While the graphic novel I See The Promised Land is a "collaboration" between African-American performance poet Arthur Flowers, Bengali scroll painter Manu Chitrakar and Italian designer Guglielmo Rossi, the textual narrative drives the novel and the pictorial one is, at best, an adaptation that pays too much allegiance to the original without enough flourishes of its own. (The 'original' here is King's life told through Flowers' prose.) One hoped for intelligent examples of 'cultural translation', of images that became prisms offering new ways of looking at a familiar history, but one encountered instead a story in pictures that aided and illustrated the text. This is not unusual in the Patachitra tradition where the image, which is only half the story, is often pointed at by the oral storyteller as an illustration of an episode in the narrative. Since this project involved the coming together of two distinct cultures, however, one approached it expecting two intertwined narratives and cultural exchange on equal terms.

One must, therefore, enquire into the terms of the collaboration - how reciprocal was the exchange between the poet (also an American university professor) and the folk artist from Naya village, Bengal? Manu Chitrakar took from Flowers' prose the subject matter and the arc of his visual narrative, but did Flowers take into account the oral storytelling tradition of the Patua?
An invocation to the intermediary between the spirit and the human worlds standing at the crossroads, opens the novel: "Lord Legba, open this gate." Asking for the gates to be opened is Rickydoc Trickmaster: a mythmaker, a "Hoodoo Lord of the Delta"1 and Flowers' fictional persona. His opening mantra sets the tone for Flowers' re-telling of King's life - or, as Trickmaster puts it, "rest[ing] a spell". Non- Western peoples have often told their histories as mythic tales, and Flowers who sees himself as heir to both the Western literary tradition and the oral African one, narrates King's life by blending historical events and personal commentaries with well-known biographical details. Flowers does not trace the trajectory of King's or King's family's life; rather, his purpose is didactic and he focusses mainly on the key events in King's career as a civil rights leader.
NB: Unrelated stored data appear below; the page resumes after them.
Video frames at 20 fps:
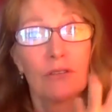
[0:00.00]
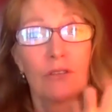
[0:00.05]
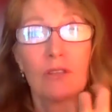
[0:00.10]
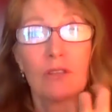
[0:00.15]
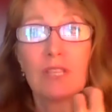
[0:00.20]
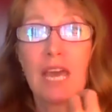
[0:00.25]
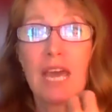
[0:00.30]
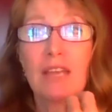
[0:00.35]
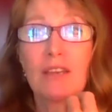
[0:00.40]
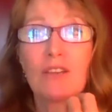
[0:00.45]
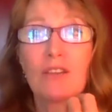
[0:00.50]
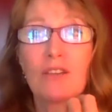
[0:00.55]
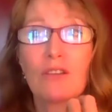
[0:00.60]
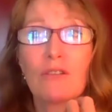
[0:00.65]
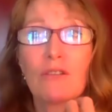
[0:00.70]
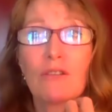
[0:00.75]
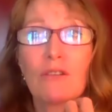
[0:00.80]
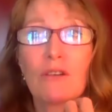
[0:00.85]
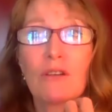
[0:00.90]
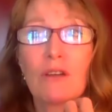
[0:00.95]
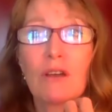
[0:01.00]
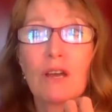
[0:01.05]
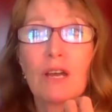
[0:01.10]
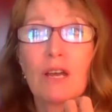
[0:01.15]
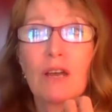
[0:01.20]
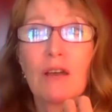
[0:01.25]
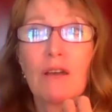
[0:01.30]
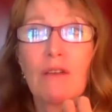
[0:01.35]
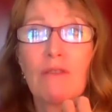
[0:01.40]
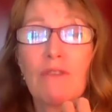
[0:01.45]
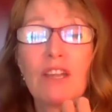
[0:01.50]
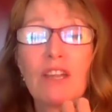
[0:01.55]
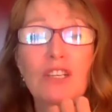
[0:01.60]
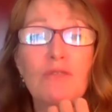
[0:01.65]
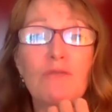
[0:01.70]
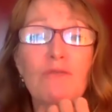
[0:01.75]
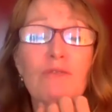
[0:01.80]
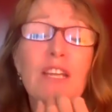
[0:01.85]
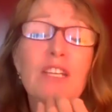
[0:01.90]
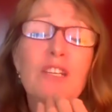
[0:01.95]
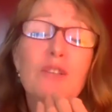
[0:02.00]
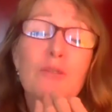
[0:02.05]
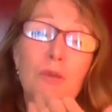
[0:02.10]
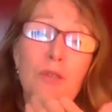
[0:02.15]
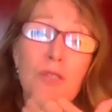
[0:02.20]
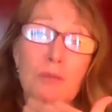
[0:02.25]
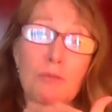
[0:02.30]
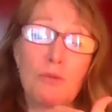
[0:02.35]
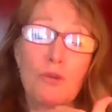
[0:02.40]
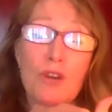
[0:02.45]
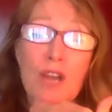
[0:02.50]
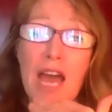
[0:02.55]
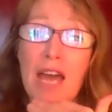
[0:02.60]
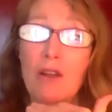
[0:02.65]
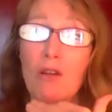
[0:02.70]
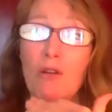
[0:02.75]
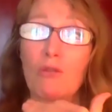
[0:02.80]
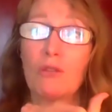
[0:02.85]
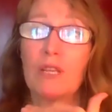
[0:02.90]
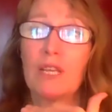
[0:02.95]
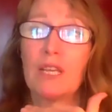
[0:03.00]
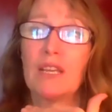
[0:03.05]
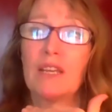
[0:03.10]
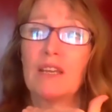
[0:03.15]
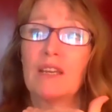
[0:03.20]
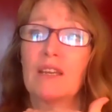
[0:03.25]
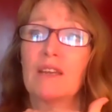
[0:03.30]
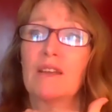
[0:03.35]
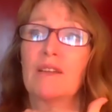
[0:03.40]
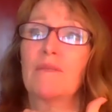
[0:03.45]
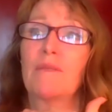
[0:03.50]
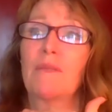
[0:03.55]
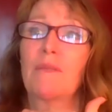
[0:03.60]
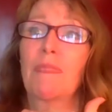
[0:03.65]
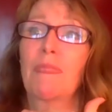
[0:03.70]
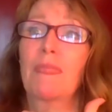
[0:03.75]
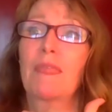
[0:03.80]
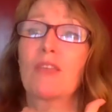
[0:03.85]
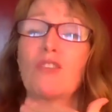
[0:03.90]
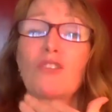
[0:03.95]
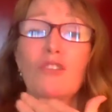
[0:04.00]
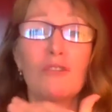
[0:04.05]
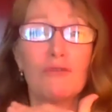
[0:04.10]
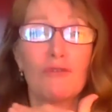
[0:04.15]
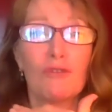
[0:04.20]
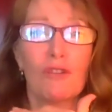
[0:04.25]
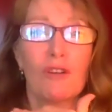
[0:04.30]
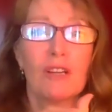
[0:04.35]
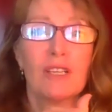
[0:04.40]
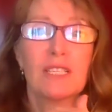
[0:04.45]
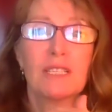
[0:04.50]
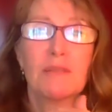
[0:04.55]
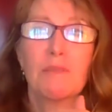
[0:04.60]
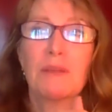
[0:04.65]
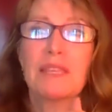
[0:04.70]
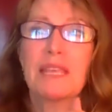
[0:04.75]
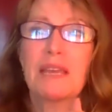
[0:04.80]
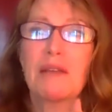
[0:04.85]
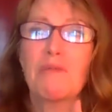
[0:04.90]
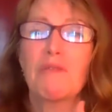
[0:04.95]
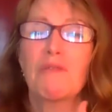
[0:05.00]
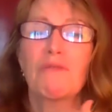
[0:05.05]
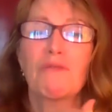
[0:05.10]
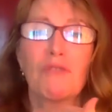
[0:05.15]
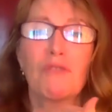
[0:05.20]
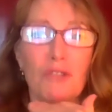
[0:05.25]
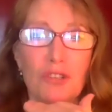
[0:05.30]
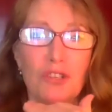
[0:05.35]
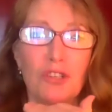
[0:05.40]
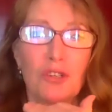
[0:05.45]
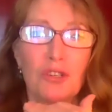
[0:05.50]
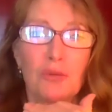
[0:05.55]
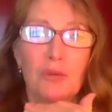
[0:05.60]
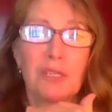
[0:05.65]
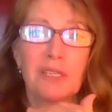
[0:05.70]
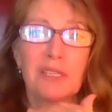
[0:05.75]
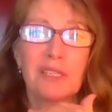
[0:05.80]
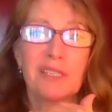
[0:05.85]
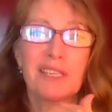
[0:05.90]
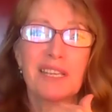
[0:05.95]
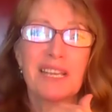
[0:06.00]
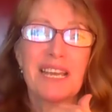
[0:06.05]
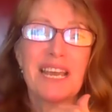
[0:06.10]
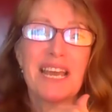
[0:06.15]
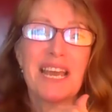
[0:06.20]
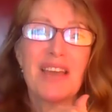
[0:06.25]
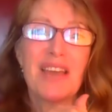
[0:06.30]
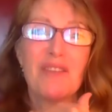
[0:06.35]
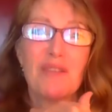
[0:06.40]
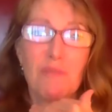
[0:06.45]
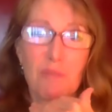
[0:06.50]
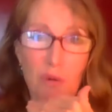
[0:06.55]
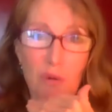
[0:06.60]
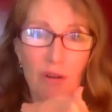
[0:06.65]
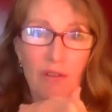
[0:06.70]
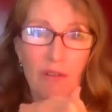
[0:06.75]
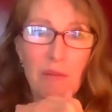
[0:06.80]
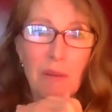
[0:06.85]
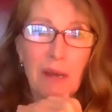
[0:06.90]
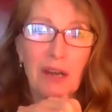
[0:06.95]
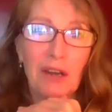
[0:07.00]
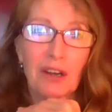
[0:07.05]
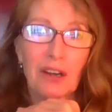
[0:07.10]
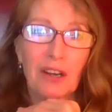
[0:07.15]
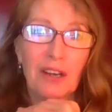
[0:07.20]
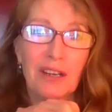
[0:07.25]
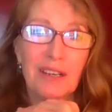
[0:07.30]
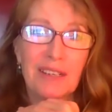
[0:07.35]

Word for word: that that vegetables were not only good for us, but they were virtuous, and the more the better.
Flowers considers himself a griot who, in ancient African societies, passed on histories orally. His oratory, then, is "replete with the Will of the Gods, with Fate and Destiny". Trickmaster tells us that the Gods had preordained him to be an instrument of change - "it was his Fa" or destiny - but a life of service comes with its burdens, its costs. It is in such glowing but fatalistic terms that we encounter King.